Stored data entries

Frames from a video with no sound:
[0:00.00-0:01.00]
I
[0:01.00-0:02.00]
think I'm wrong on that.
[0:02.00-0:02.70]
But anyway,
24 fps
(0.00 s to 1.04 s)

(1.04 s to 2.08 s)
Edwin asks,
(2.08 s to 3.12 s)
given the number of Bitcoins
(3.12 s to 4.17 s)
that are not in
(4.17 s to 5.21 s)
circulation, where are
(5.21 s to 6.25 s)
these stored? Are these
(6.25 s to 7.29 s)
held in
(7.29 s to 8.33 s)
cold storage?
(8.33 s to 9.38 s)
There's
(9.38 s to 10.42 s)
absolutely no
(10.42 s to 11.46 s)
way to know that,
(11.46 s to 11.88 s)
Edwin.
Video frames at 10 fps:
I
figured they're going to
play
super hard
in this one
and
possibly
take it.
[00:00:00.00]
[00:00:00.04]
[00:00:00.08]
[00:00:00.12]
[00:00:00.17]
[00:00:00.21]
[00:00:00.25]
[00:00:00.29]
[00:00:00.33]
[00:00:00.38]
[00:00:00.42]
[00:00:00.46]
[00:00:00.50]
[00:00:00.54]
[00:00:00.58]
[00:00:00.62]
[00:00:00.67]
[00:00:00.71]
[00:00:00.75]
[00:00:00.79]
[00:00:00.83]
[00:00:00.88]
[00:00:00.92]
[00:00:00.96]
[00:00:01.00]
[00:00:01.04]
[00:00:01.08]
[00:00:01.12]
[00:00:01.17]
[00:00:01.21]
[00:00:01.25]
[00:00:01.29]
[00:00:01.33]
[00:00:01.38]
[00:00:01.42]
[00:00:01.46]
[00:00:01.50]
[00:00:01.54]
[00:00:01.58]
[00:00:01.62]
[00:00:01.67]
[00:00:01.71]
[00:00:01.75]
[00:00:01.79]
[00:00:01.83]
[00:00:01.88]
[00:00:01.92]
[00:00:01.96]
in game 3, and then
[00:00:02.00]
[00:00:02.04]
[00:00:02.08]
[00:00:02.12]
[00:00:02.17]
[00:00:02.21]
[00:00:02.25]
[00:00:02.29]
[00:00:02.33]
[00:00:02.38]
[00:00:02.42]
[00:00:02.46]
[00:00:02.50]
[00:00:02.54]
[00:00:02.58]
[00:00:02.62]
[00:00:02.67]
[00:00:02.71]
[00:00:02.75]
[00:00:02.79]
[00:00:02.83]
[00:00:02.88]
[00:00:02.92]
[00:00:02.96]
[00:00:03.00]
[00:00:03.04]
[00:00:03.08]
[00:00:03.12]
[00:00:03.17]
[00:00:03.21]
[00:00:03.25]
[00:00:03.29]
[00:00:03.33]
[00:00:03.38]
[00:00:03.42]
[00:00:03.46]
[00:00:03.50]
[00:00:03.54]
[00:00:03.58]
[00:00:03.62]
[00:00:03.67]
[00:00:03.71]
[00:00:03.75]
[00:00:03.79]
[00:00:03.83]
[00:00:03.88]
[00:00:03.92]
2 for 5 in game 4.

■ **TASK PROMPT**
Type out the records again exactly, line for line.

■ **SOLUTION**
Frames from a video with no sound:
[0:00.00-0:01.00]
I
[0:01.00-0:02.00]
think I'm wrong on that.
[0:02.00-0:02.70]
But anyway,
24 fps
(0.00 s to 1.04 s)

(1.04 s to 2.08 s)
Edwin asks,
(2.08 s to 3.12 s)
given the number of Bitcoins
(3.12 s to 4.17 s)
that are not in
(4.17 s to 5.21 s)
circulation, where are
(5.21 s to 6.25 s)
these stored? Are these
(6.25 s to 7.29 s)
held in
(7.29 s to 8.33 s)
cold storage?
(8.33 s to 9.38 s)
There's
(9.38 s to 10.42 s)
absolutely no
(10.42 s to 11.46 s)
way to know that,
(11.46 s to 11.88 s)
Edwin.
Video frames at 10 fps:
I
figured they're going to
play
super hard
in this one
and
possibly
take it.
[00:00:00.00]
[00:00:00.04]
[00:00:00.08]
[00:00:00.12]
[00:00:00.17]
[00:00:00.21]
[00:00:00.25]
[00:00:00.29]
[00:00:00.33]
[00:00:00.38]
[00:00:00.42]
[00:00:00.46]
[00:00:00.50]
[00:00:00.54]
[00:00:00.58]
[00:00:00.62]
[00:00:00.67]
[00:00:00.71]
[00:00:00.75]
[00:00:00.79]
[00:00:00.83]
[00:00:00.88]
[00:00:00.92]
[00:00:00.96]
[00:00:01.00]
[00:00:01.04]
[00:00:01.08]
[00:00:01.12]
[00:00:01.17]
[00:00:01.21]
[00:00:01.25]
[00:00:01.29]
[00:00:01.33]
[00:00:01.38]
[00:00:01.42]
[00:00:01.46]
[00:00:01.50]
[00:00:01.54]
[00:00:01.58]
[00:00:01.62]
[00:00:01.67]
[00:00:01.71]
[00:00:01.75]
[00:00:01.79]
[00:00:01.83]
[00:00:01.88]
[00:00:01.92]
[00:00:01.96]
in game 3, and then
[00:00:02.00]
[00:00:02.04]
[00:00:02.08]
[00:00:02.12]
[00:00:02.17]
[00:00:02.21]
[00:00:02.25]
[00:00:02.29]
[00:00:02.33]
[00:00:02.38]
[00:00:02.42]
[00:00:02.46]
[00:00:02.50]
[00:00:02.54]
[00:00:02.58]
[00:00:02.62]
[00:00:02.67]
[00:00:02.71]
[00:00:02.75]
[00:00:02.79]
[00:00:02.83]
[00:00:02.88]
[00:00:02.92]
[00:00:02.96]
[00:00:03.00]
[00:00:03.04]
[00:00:03.08]
[00:00:03.12]
[00:00:03.17]
[00:00:03.21]
[00:00:03.25]
[00:00:03.29]
[00:00:03.33]
[00:00:03.38]
[00:00:03.42]
[00:00:03.46]
[00:00:03.50]
[00:00:03.54]
[00:00:03.58]
[00:00:03.62]
[00:00:03.67]
[00:00:03.71]
[00:00:03.75]
[00:00:03.79]
[00:00:03.83]
[00:00:03.88]
[00:00:03.92]
2 for 5 in game 4.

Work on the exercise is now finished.